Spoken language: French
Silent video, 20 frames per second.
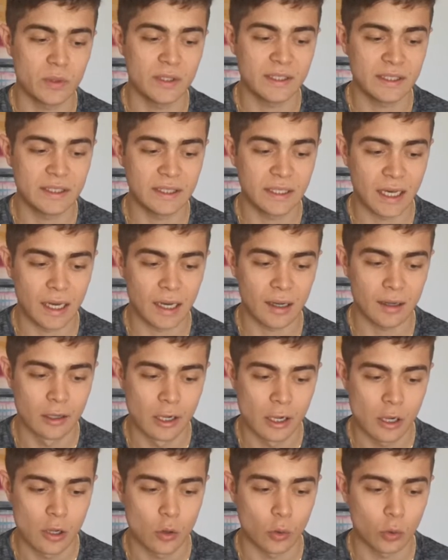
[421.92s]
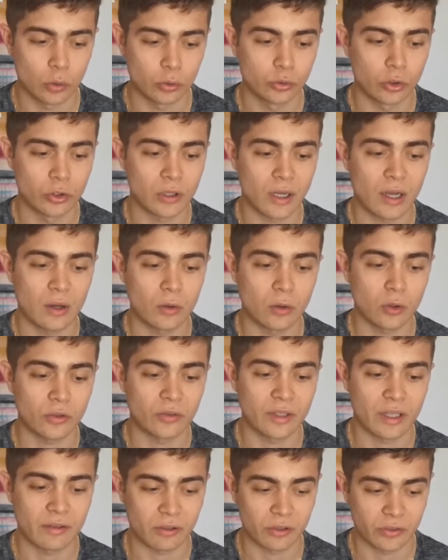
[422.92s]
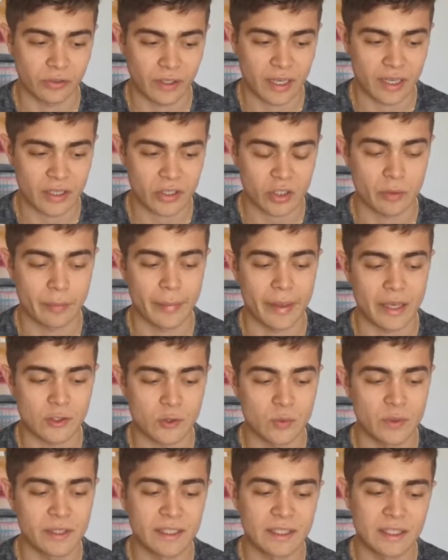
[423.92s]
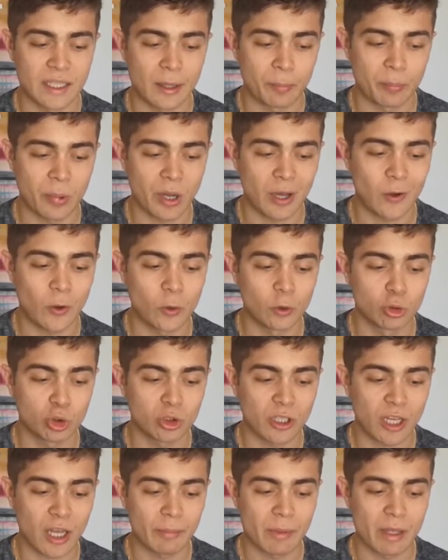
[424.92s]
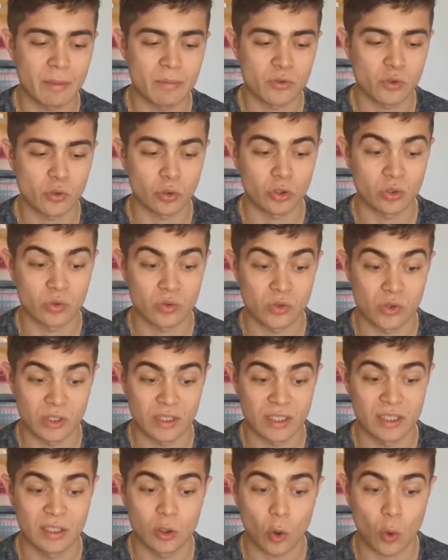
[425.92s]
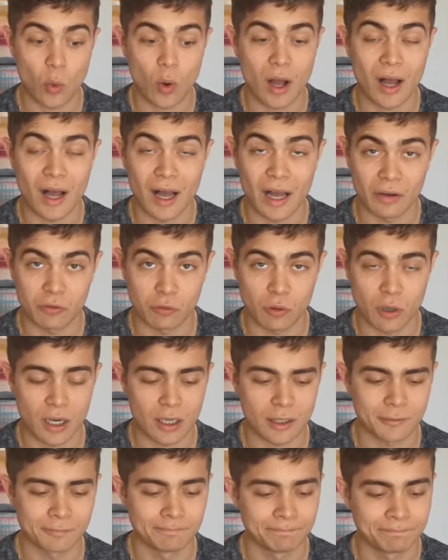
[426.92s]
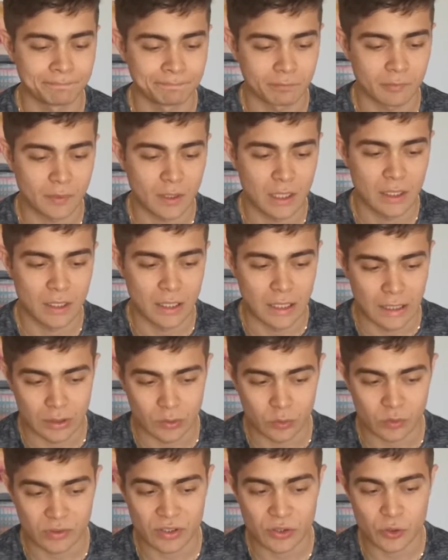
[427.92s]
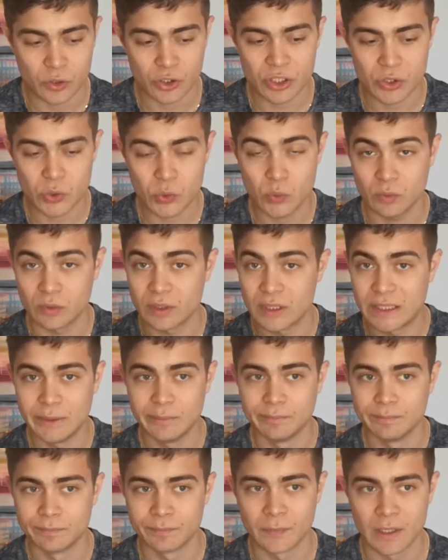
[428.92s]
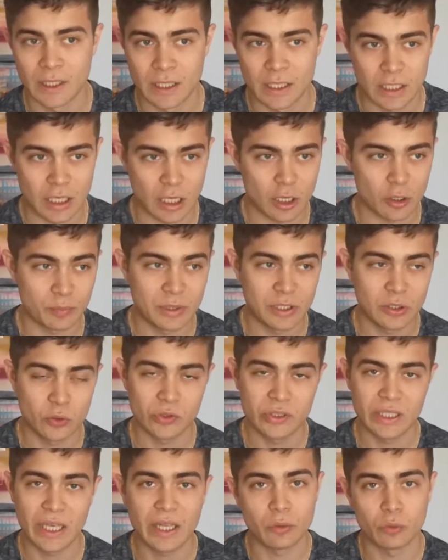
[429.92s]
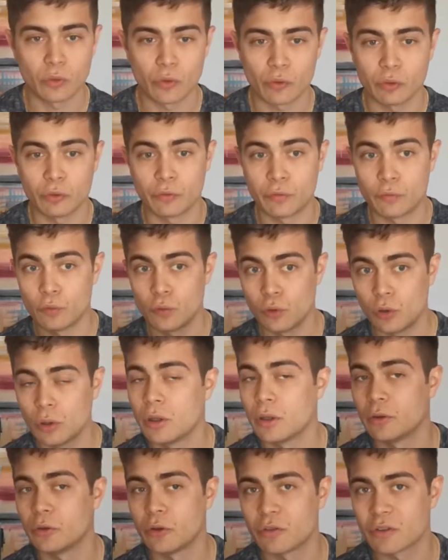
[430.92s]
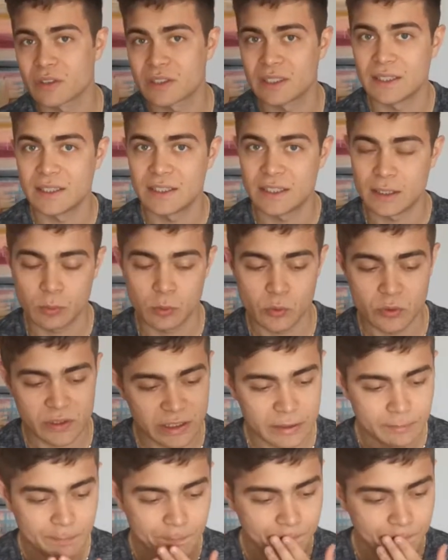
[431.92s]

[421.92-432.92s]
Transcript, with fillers: qui a, on donnera encore davantage, mais à celui qui n'a pas, on notera même ce, qu'il croit avoir. Donc c'est ce que Jésus dit. Euh, puis il le dit devant une foule, devant ses disciples aussi.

──────────────────────────────

Word-for-word copy, no pictures: write out the entries above in full.

Spoken language: French
Silent video, 20 frames per second.
[421.92s]
[422.92s]
[423.92s]
[424.92s]
[425.92s]
[426.92s]
[427.92s]
[428.92s]
[429.92s]
[430.92s]
[431.92s]

[421.92-432.92s]
Transcript, with fillers: qui a, on donnera encore davantage, mais à celui qui n'a pas, on notera même ce, qu'il croit avoir. Donc c'est ce que Jésus dit. Euh, puis il le dit devant une foule, devant ses disciples aussi.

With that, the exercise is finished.